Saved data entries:
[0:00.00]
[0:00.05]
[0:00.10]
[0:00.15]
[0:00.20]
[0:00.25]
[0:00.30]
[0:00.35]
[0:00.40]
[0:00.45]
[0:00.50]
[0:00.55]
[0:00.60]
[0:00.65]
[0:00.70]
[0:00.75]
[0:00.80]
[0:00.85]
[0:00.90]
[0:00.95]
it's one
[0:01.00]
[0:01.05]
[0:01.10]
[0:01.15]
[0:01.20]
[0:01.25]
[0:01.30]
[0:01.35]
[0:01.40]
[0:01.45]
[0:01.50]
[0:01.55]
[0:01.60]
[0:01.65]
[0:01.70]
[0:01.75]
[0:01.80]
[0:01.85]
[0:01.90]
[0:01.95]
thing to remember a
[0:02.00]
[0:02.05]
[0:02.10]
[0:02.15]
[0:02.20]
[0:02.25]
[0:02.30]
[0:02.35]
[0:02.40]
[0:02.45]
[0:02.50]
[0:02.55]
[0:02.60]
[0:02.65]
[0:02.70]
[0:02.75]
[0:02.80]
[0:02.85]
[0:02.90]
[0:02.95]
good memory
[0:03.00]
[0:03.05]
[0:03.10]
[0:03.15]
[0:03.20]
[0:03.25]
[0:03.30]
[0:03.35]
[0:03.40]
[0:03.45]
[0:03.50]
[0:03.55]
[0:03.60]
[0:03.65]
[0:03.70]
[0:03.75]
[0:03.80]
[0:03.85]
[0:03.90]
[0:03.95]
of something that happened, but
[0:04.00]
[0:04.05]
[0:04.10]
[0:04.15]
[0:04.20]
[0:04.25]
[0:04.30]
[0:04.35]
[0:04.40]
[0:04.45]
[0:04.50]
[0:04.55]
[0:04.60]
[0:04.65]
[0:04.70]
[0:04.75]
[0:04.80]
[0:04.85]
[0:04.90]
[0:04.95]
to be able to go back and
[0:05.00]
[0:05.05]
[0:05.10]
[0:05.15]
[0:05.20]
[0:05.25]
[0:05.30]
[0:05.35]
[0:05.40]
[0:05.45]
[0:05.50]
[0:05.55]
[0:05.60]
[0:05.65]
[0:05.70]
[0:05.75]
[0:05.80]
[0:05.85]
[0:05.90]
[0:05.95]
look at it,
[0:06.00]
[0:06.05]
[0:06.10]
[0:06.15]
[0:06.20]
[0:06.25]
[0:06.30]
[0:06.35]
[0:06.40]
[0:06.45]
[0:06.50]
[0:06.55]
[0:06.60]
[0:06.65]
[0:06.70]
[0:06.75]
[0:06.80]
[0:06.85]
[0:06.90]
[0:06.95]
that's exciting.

:: ACTIVITY ::
Copy all the entries exactly.

:: SOLUTION ::
[0:00.00]
[0:00.05]
[0:00.10]
[0:00.15]
[0:00.20]
[0:00.25]
[0:00.30]
[0:00.35]
[0:00.40]
[0:00.45]
[0:00.50]
[0:00.55]
[0:00.60]
[0:00.65]
[0:00.70]
[0:00.75]
[0:00.80]
[0:00.85]
[0:00.90]
[0:00.95]
it's one
[0:01.00]
[0:01.05]
[0:01.10]
[0:01.15]
[0:01.20]
[0:01.25]
[0:01.30]
[0:01.35]
[0:01.40]
[0:01.45]
[0:01.50]
[0:01.55]
[0:01.60]
[0:01.65]
[0:01.70]
[0:01.75]
[0:01.80]
[0:01.85]
[0:01.90]
[0:01.95]
thing to remember a
[0:02.00]
[0:02.05]
[0:02.10]
[0:02.15]
[0:02.20]
[0:02.25]
[0:02.30]
[0:02.35]
[0:02.40]
[0:02.45]
[0:02.50]
[0:02.55]
[0:02.60]
[0:02.65]
[0:02.70]
[0:02.75]
[0:02.80]
[0:02.85]
[0:02.90]
[0:02.95]
good memory
[0:03.00]
[0:03.05]
[0:03.10]
[0:03.15]
[0:03.20]
[0:03.25]
[0:03.30]
[0:03.35]
[0:03.40]
[0:03.45]
[0:03.50]
[0:03.55]
[0:03.60]
[0:03.65]
[0:03.70]
[0:03.75]
[0:03.80]
[0:03.85]
[0:03.90]
[0:03.95]
of something that happened, but
[0:04.00]
[0:04.05]
[0:04.10]
[0:04.15]
[0:04.20]
[0:04.25]
[0:04.30]
[0:04.35]
[0:04.40]
[0:04.45]
[0:04.50]
[0:04.55]
[0:04.60]
[0:04.65]
[0:04.70]
[0:04.75]
[0:04.80]
[0:04.85]
[0:04.90]
[0:04.95]
to be able to go back and
[0:05.00]
[0:05.05]
[0:05.10]
[0:05.15]
[0:05.20]
[0:05.25]
[0:05.30]
[0:05.35]
[0:05.40]
[0:05.45]
[0:05.50]
[0:05.55]
[0:05.60]
[0:05.65]
[0:05.70]
[0:05.75]
[0:05.80]
[0:05.85]
[0:05.90]
[0:05.95]
look at it,
[0:06.00]
[0:06.05]
[0:06.10]
[0:06.15]
[0:06.20]
[0:06.25]
[0:06.30]
[0:06.35]
[0:06.40]
[0:06.45]
[0:06.50]
[0:06.55]
[0:06.60]
[0:06.65]
[0:06.70]
[0:06.75]
[0:06.80]
[0:06.85]
[0:06.90]
[0:06.95]
that's exciting.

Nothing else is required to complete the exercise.